22 DFT calculations (ωB97X-D//6-311+G**//CPCM:CH₂Cl₂) on 2-methyl-1-(phenylsulfonyl)piperidine show the lowest energy axial conformer to be 3.3 kcal/mol more stable than the lowest energy equatorial conformer. We speculate that this is paralleled in TS and TS′.

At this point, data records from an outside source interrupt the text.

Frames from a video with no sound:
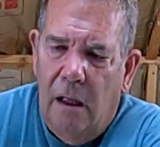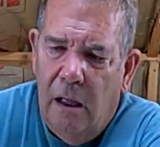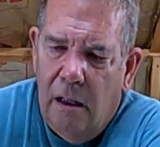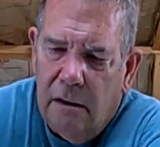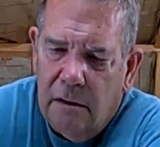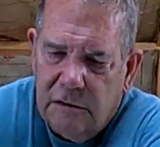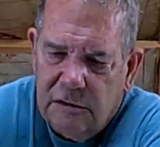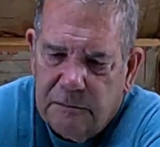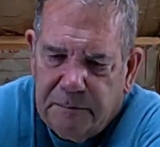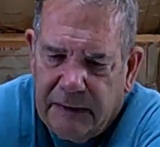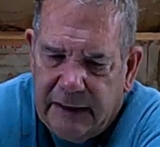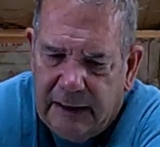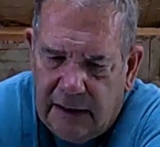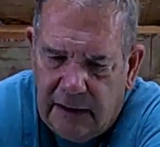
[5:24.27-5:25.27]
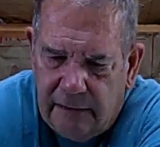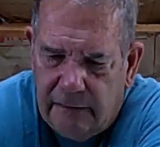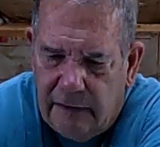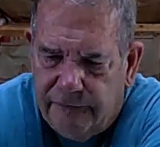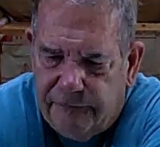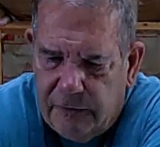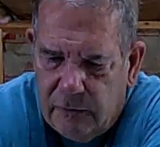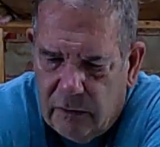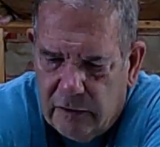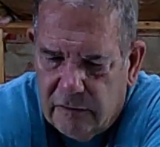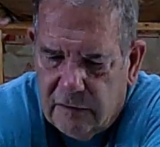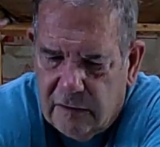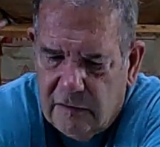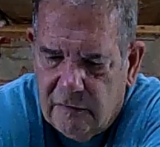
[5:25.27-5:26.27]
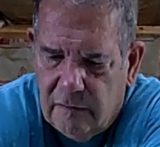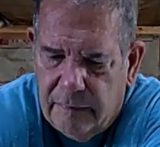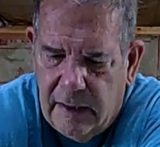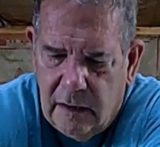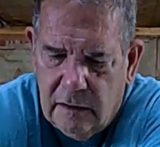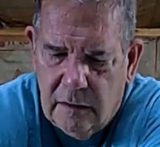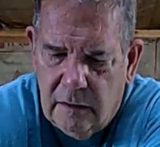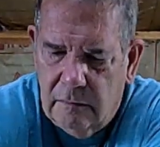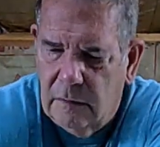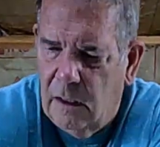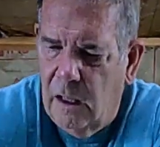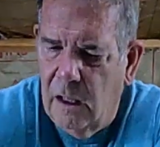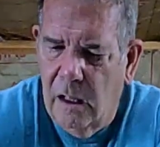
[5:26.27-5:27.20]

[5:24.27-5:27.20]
I'll explain a few other things about them.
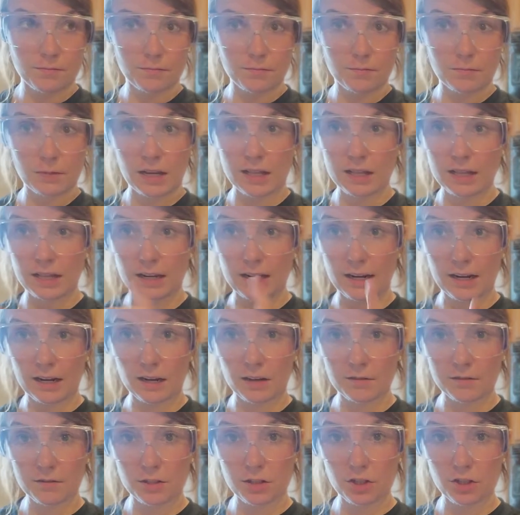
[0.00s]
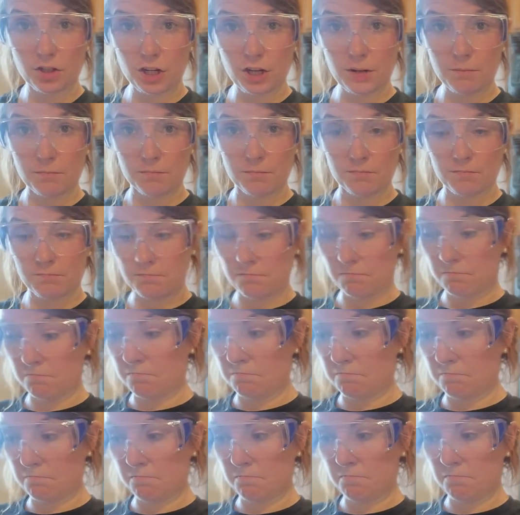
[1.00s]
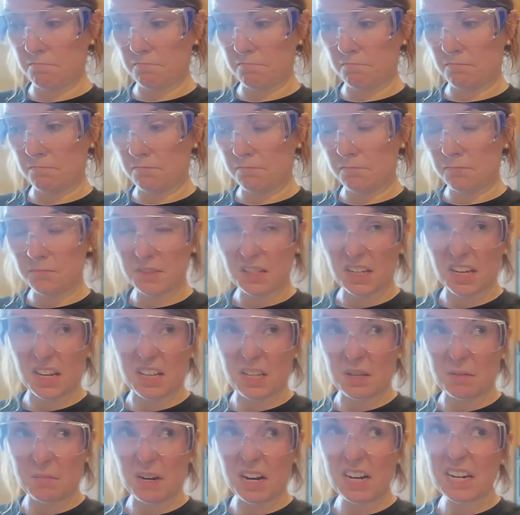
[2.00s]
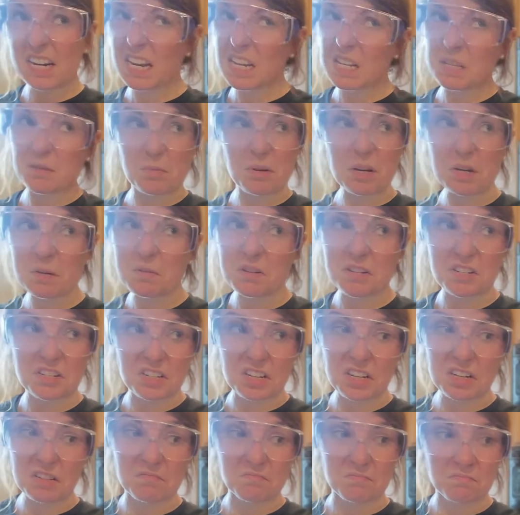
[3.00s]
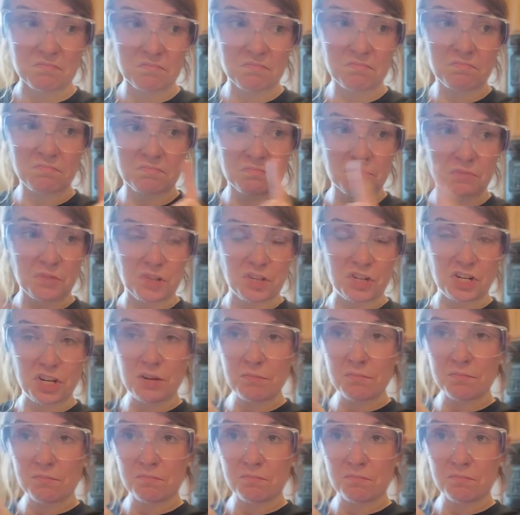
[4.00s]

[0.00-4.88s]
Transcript: and then head off to the gym. And then my day is pretty much done. Gym,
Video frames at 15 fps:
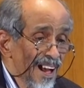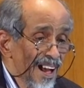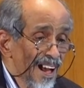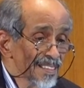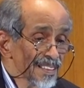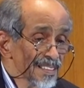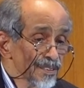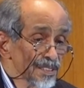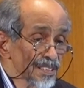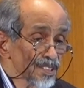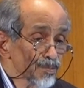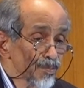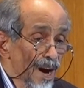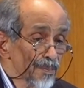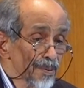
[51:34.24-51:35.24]
and then there was this
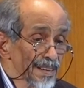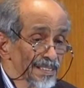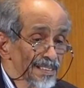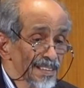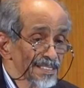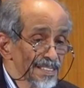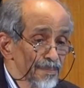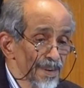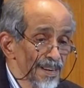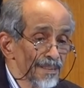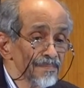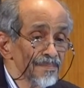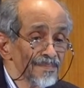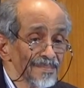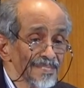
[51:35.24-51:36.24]
barbarous algebra.
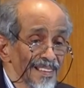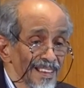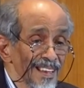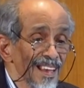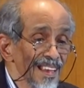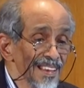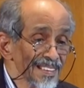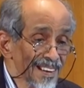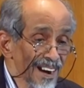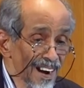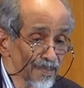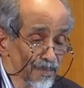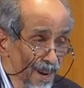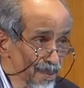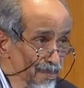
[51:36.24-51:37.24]
It's
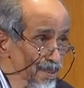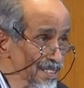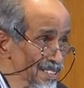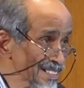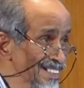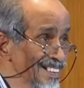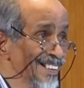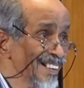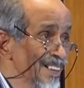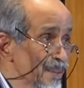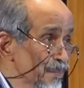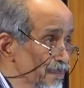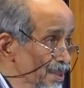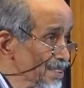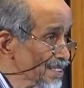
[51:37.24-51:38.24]
called barbarous
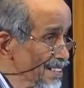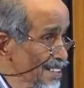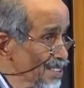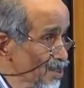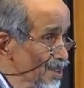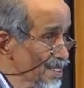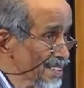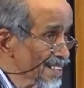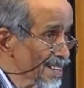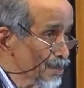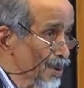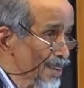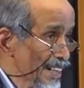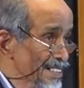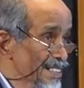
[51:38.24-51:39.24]
because they didn't know anything
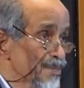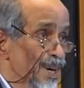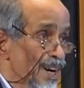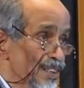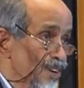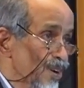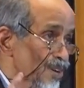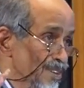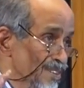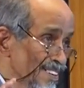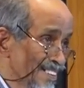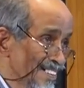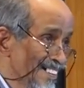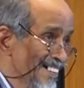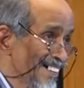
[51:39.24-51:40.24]
about algebra at all
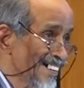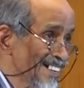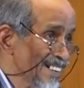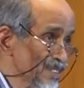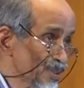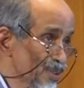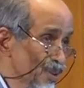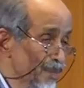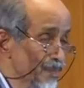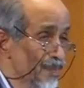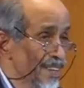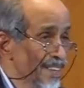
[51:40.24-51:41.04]
in Europe.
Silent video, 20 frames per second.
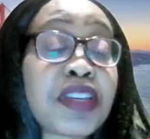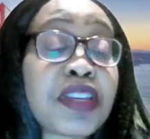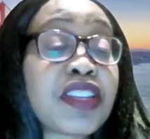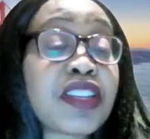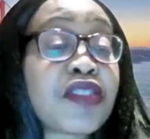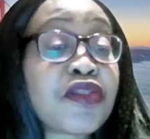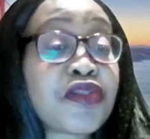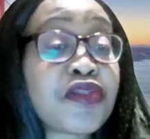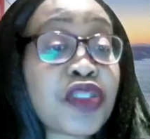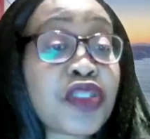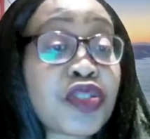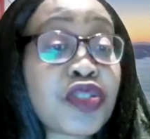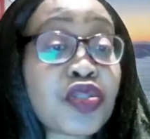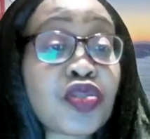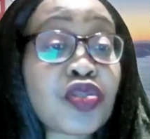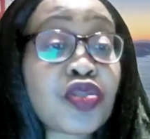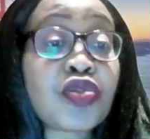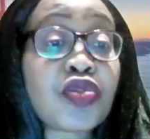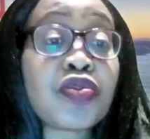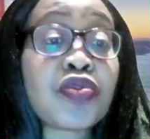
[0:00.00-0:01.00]
the
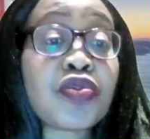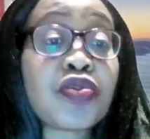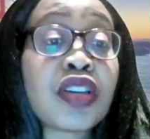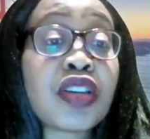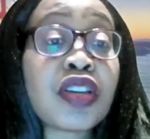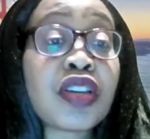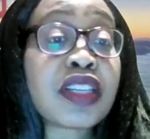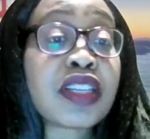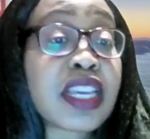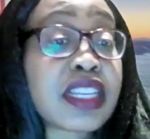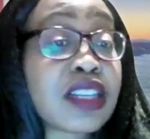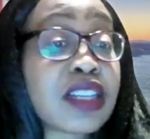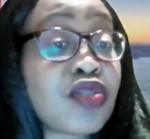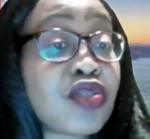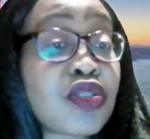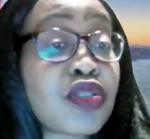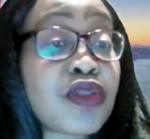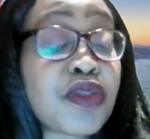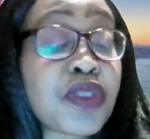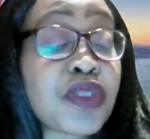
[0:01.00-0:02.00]
first to get the
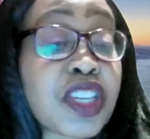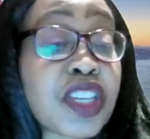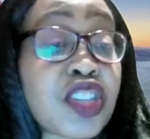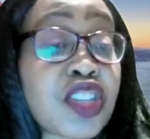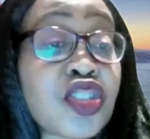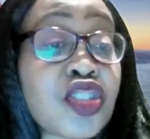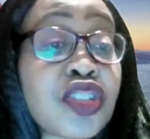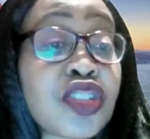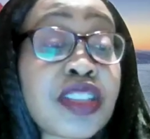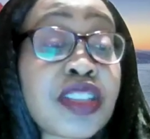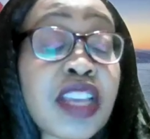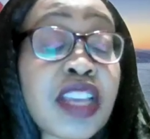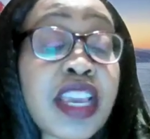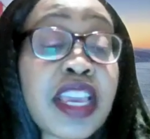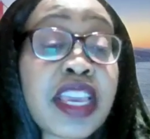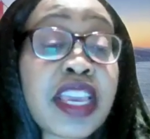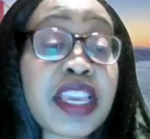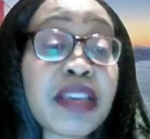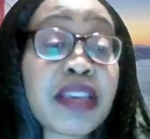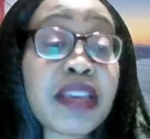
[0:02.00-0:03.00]
notification
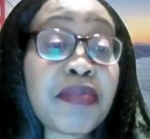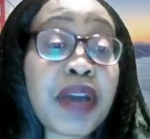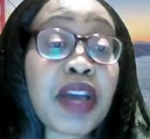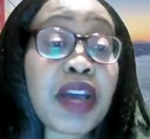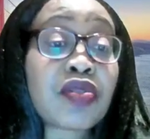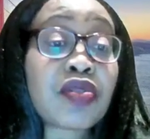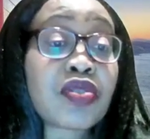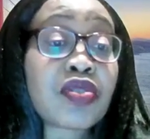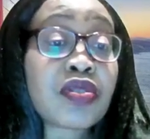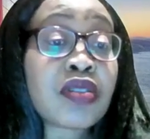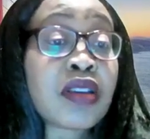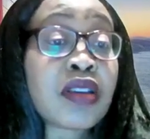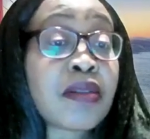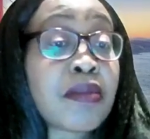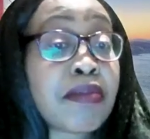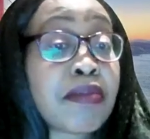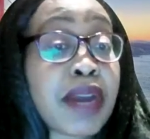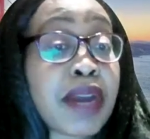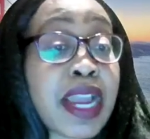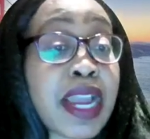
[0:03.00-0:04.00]
about
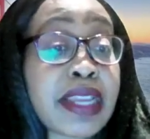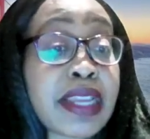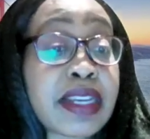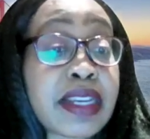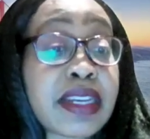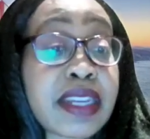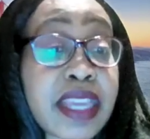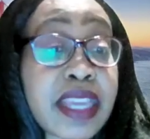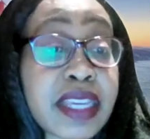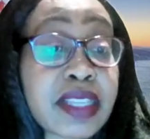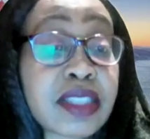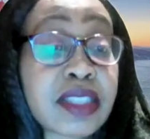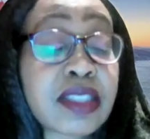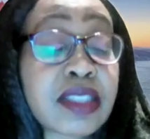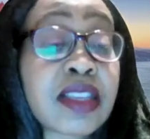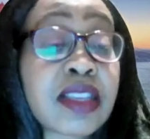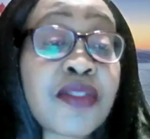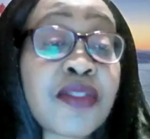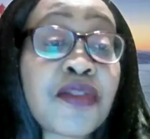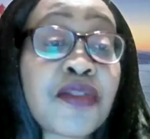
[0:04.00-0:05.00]
my
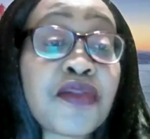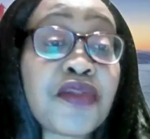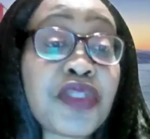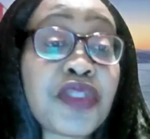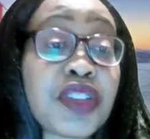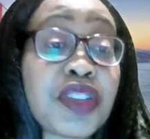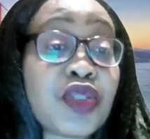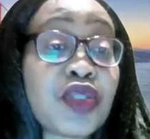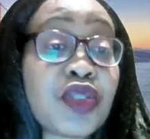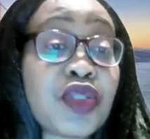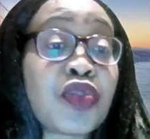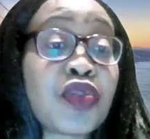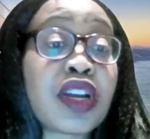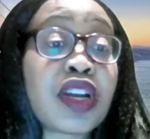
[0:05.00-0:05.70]
next video.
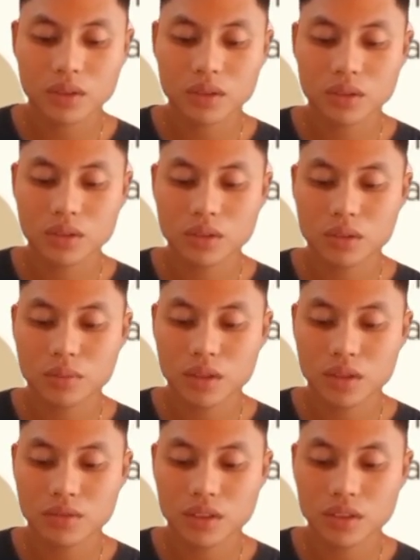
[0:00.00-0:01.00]
also
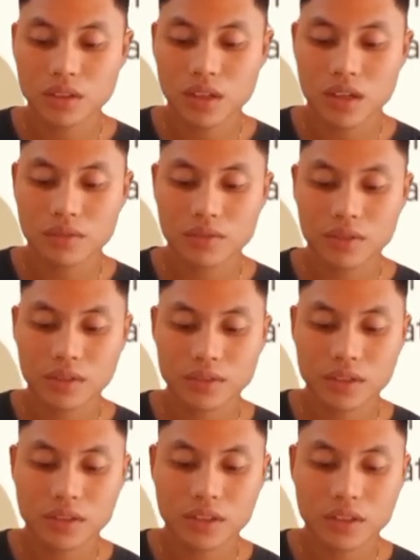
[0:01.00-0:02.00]
believed in life
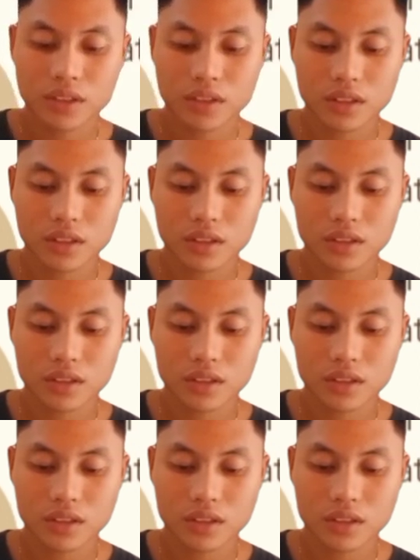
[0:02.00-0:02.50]
after death and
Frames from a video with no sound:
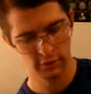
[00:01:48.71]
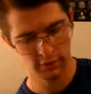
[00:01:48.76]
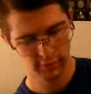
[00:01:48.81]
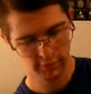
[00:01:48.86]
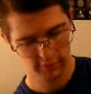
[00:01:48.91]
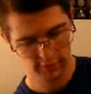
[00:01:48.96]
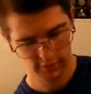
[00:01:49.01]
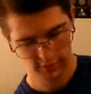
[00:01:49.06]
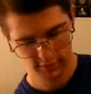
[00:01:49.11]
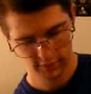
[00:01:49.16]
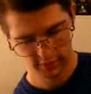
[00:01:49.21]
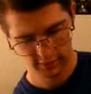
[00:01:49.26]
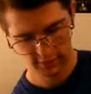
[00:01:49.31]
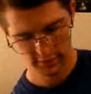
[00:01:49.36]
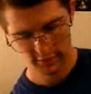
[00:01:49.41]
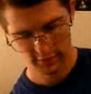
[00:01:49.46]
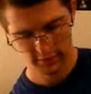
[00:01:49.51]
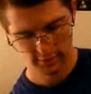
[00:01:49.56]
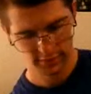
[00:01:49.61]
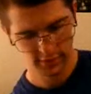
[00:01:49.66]

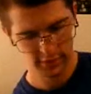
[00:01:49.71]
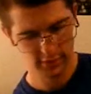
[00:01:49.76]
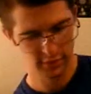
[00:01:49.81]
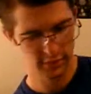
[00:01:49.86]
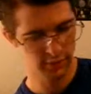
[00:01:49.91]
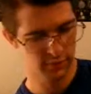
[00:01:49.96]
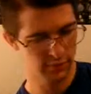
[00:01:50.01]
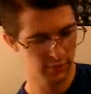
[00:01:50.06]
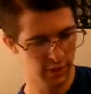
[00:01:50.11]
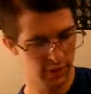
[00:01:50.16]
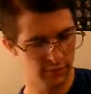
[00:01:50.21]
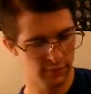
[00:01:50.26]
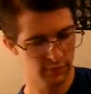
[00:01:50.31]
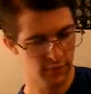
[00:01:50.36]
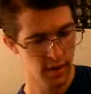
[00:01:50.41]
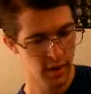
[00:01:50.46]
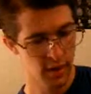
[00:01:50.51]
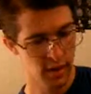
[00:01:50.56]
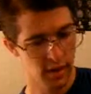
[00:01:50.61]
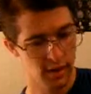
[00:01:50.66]
But, you know, I
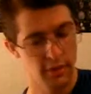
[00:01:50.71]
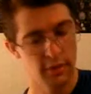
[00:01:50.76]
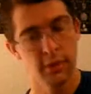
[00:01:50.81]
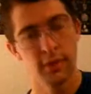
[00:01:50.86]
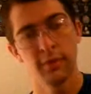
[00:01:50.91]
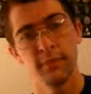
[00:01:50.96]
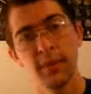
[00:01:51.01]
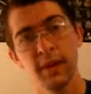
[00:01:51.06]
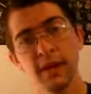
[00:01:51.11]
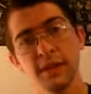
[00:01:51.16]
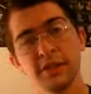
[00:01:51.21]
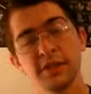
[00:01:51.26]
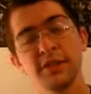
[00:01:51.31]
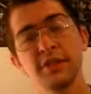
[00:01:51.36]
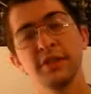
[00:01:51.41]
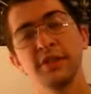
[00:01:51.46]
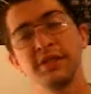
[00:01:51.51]
managed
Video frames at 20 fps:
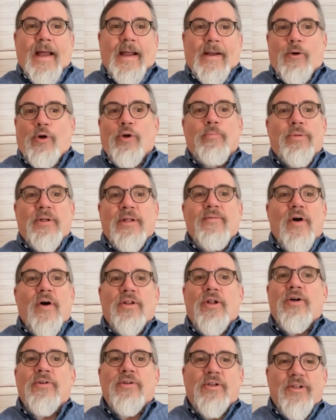couldn't believe how
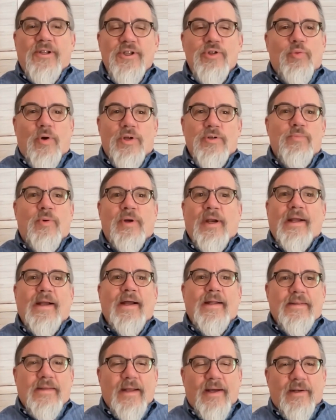long the list was when I
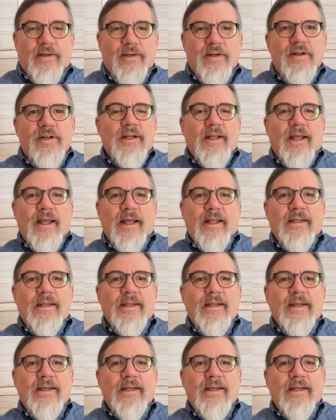got done. And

23 Interestingly, 10 mol% HBArF₂₄ ([H(OEt₂)₂][B(C₆H₃(CF₃)₂)₄], Brookhart’s acid) as catalyst provided hydride-trapped 6 in an inferior 47% NMR yield but 45:36:19 d.r. favoring the same diastereomers as those resulting from the putative silylium ion catalysis (cf. Table 1, entry 2; see Supporting Information). This suggests that the reaction can be catalyzed by Brønsted acid and that co-catalysis could be operative via adventitious water. See: Schmidt RK. Muether K. Mueck-Lichtenfeld C. Grimme S. Oestreich M. J. Am. Chem. Soc. 2012; 134: 4421
24 The relative stereochemistry of cis- and trans-tetrahydropyridine products was determined via X-ray crystallography and comparison of ¹H NMR and ¹³C NMR data (see S19 in the Supporting Information).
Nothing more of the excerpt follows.